Activity: Because the copy must hold no pictures, return the data below with all of its words intact.

[Stored data entries]
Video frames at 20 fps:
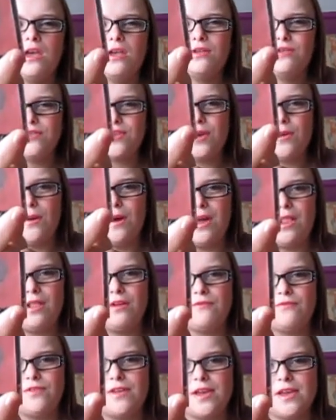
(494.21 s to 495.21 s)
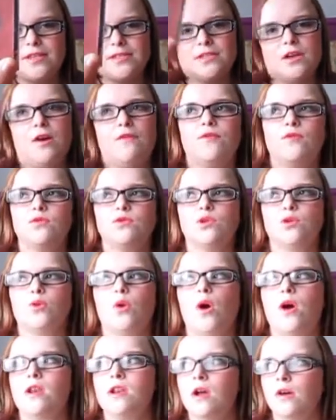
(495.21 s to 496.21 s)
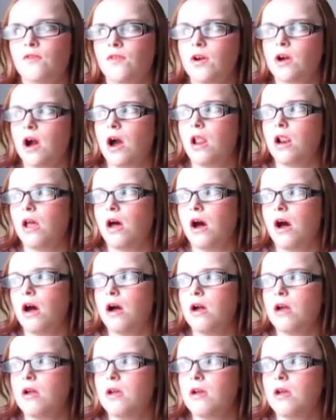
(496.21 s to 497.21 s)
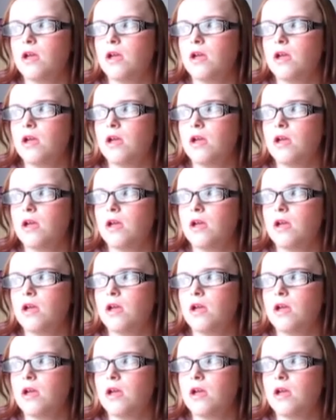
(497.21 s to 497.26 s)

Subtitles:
So I love this. I've also got another colour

Output of the task:
Video frames at 20 fps:
(494.21 s to 495.21 s)
(495.21 s to 496.21 s)
(496.21 s to 497.21 s)
(497.21 s to 497.26 s)

Subtitles:
So I love this. I've also got another colour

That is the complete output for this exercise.